Dizíamos: nossa, já fizemos tanto, e ainda há tanto por fazer. Mas não mais desse jeito. Tem que ser de um jeito novo.
Foi aí que conhecemos o Lucca, um dentista, aficionado por motos antigas, que mora em Bologna. Ele arrancou meus sisos com tanta precisão e destreza que meia hora depois, já estava comendo pizza. Fazia isso com um instrumento parecido com um saca-rolhas. Minha mordedura estava tão errada que ele me levou a um colegiado de dentistas para que examinassem como aquilo havia afetado os meus músculos buco-faciais. Curioso é que nem eu nem o Paul jamais havíamos notado isso.
O Lucca ficou muito amigo do Paul e nos convidou para trabalhar na praia, vendendo picolé e sanduíche, e ofereceu, ainda, hospedagem na casinha dele em La Madallena, uma ilhazinha bem ao norte da Sardenha. Olha só uma foto de lá. Adivinha se a gente aceitou ou não.

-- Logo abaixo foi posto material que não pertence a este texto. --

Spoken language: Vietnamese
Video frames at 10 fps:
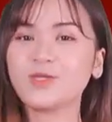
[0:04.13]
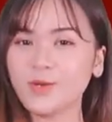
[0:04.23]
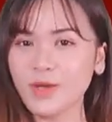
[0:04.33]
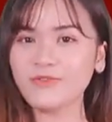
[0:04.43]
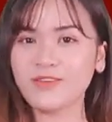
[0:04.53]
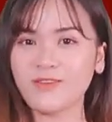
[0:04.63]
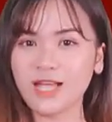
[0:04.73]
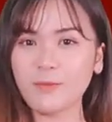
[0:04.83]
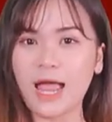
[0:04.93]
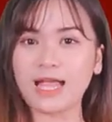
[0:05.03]
Chúc quý vị
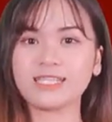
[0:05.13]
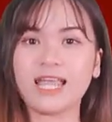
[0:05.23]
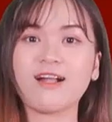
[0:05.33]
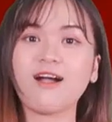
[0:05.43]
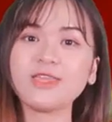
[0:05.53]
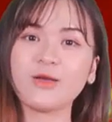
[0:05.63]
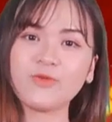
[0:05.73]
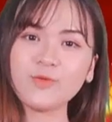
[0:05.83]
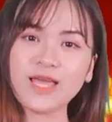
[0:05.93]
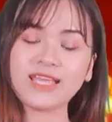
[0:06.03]
và các bạn sẽ có những
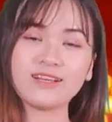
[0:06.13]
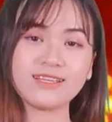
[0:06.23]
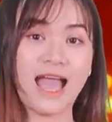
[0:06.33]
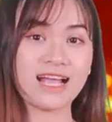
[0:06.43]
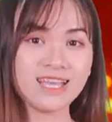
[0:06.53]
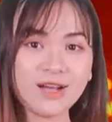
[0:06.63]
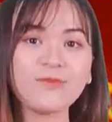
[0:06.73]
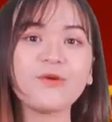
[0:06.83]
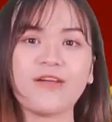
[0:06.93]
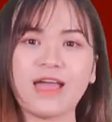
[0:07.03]
phút giây thư giãn thật
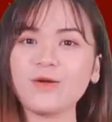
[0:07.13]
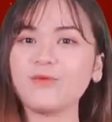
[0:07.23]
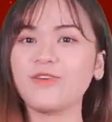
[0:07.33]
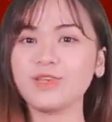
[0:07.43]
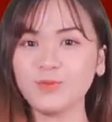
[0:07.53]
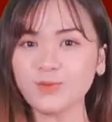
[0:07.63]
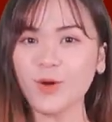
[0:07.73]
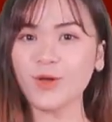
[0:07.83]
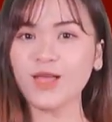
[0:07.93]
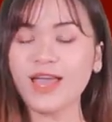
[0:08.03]
vui vẻ cùng với chúng
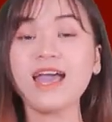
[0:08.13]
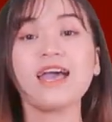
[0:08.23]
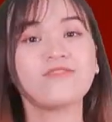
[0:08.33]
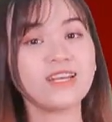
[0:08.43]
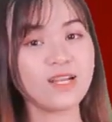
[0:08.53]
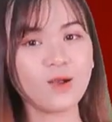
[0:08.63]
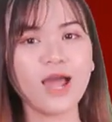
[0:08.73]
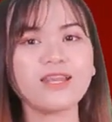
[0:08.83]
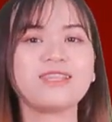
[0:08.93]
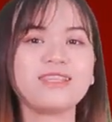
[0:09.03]
tôi. Và đừng
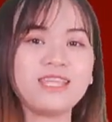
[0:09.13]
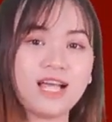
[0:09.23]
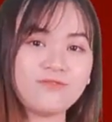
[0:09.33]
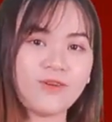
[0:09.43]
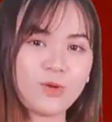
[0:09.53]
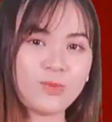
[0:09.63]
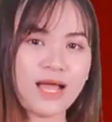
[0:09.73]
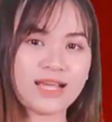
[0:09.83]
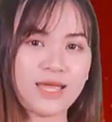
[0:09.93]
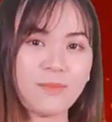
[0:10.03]
quên nhấn vào nút
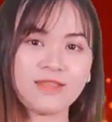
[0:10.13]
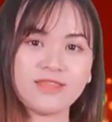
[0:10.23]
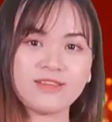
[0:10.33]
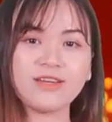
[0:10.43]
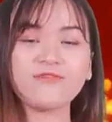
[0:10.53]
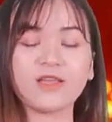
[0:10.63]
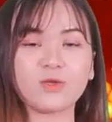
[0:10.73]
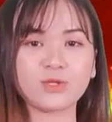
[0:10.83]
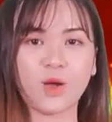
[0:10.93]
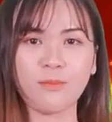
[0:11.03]
đăng ký bên dưới và
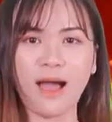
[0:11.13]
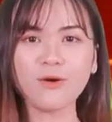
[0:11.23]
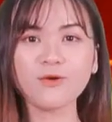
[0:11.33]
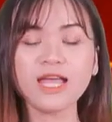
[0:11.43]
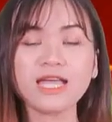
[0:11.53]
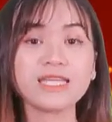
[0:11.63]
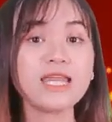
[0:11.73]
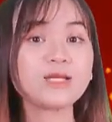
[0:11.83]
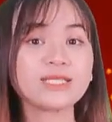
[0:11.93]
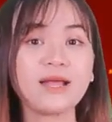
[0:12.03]
chuông thông báo để
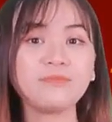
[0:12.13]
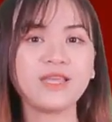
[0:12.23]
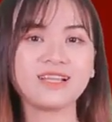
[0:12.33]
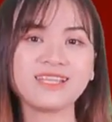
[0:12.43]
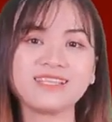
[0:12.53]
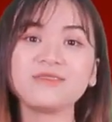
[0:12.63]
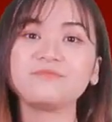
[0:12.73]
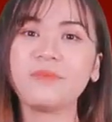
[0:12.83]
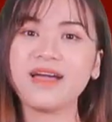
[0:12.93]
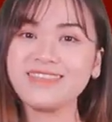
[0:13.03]
được xem những tin tức
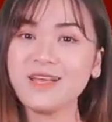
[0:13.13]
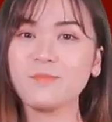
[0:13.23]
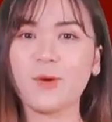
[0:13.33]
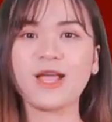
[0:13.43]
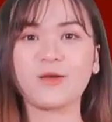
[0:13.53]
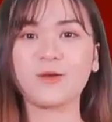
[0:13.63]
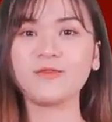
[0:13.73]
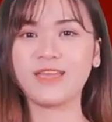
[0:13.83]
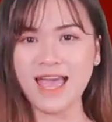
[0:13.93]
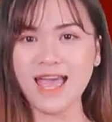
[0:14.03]
mới nhất mỗi ngày quý
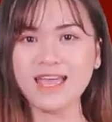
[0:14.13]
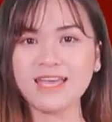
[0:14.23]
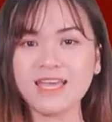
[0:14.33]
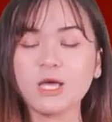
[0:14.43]
vị nhé.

A Sardenha é uma ilha com pedras magníficas e água azul cristal, gente muito simples que fala o Sardo (que nada tem a ver com o italiano), javalis aos montes, resorts estupendamente caros, e nenhuma árvore de sobra, além das que produzem cortiça.

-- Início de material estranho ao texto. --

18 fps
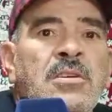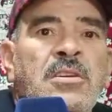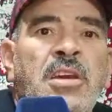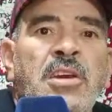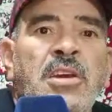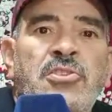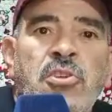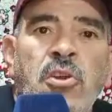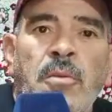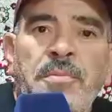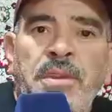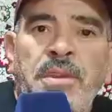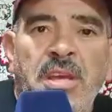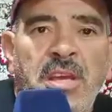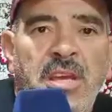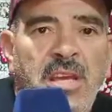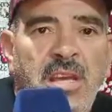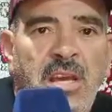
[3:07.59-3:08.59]
كتجاوبني
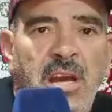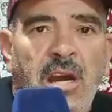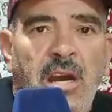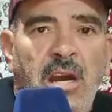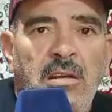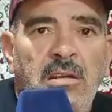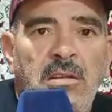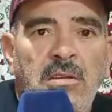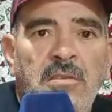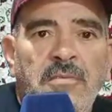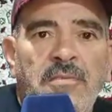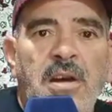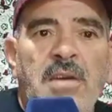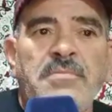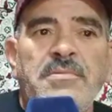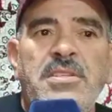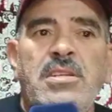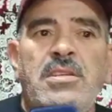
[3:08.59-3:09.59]
هي
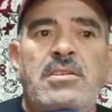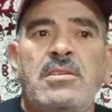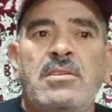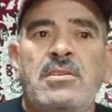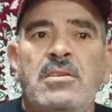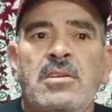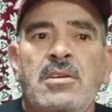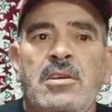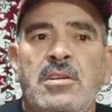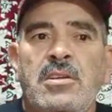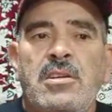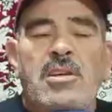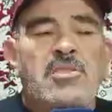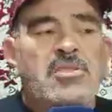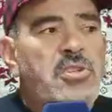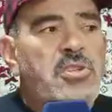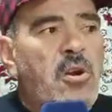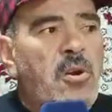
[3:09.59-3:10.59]
فهمتي
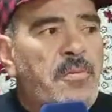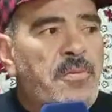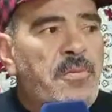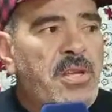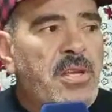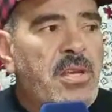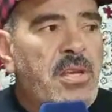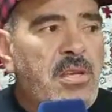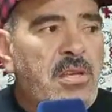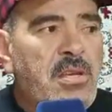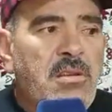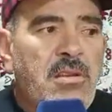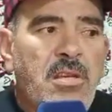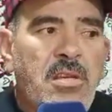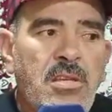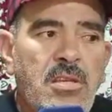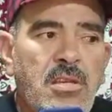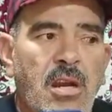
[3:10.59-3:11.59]
كتجاوبني
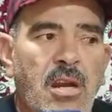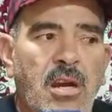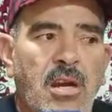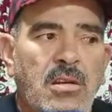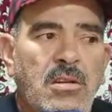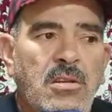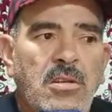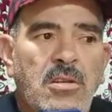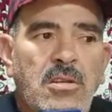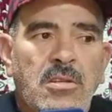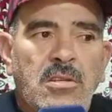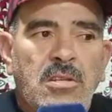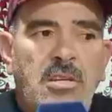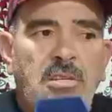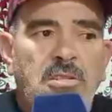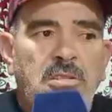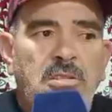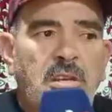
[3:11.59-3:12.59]
هي
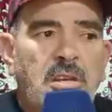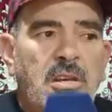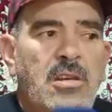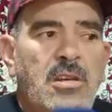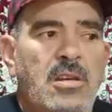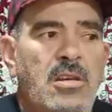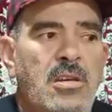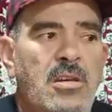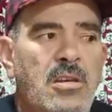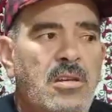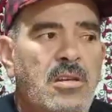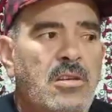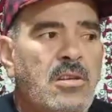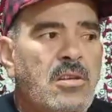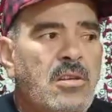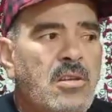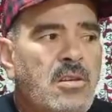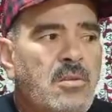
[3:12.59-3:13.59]
كنت آه،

Nossos vizinhos nos convidavam para jantar de vez em quando, simplesmente dizendo “aiô”. O senhor servia um terrível vinho caseiro e a senhora, deliciosas e inesquecíveis massas, como o raviolão de ricota di peccora (ovelha) com limão, servido com molho de carne assada, e o fetuccini com molho de cabeças de passarinho. Claro, a sala de jantar era tão escura que só descobri que eram cabeças de passarinho bem depois de comê-las.
Assim fomos juntando uma grana para realizarmos o nosso novo sonho: um barco próprio. Ou melhor, o sonho do Paul. Conseguimos.
Porém, não era o meu sonho. Naquela época eu já começava a pensar em voltar pro Brasil. Pena que eu não tinha muita idade e não soube apreciar aquele momento tanto quanto merecia. Mas valeu a pena. E quanto.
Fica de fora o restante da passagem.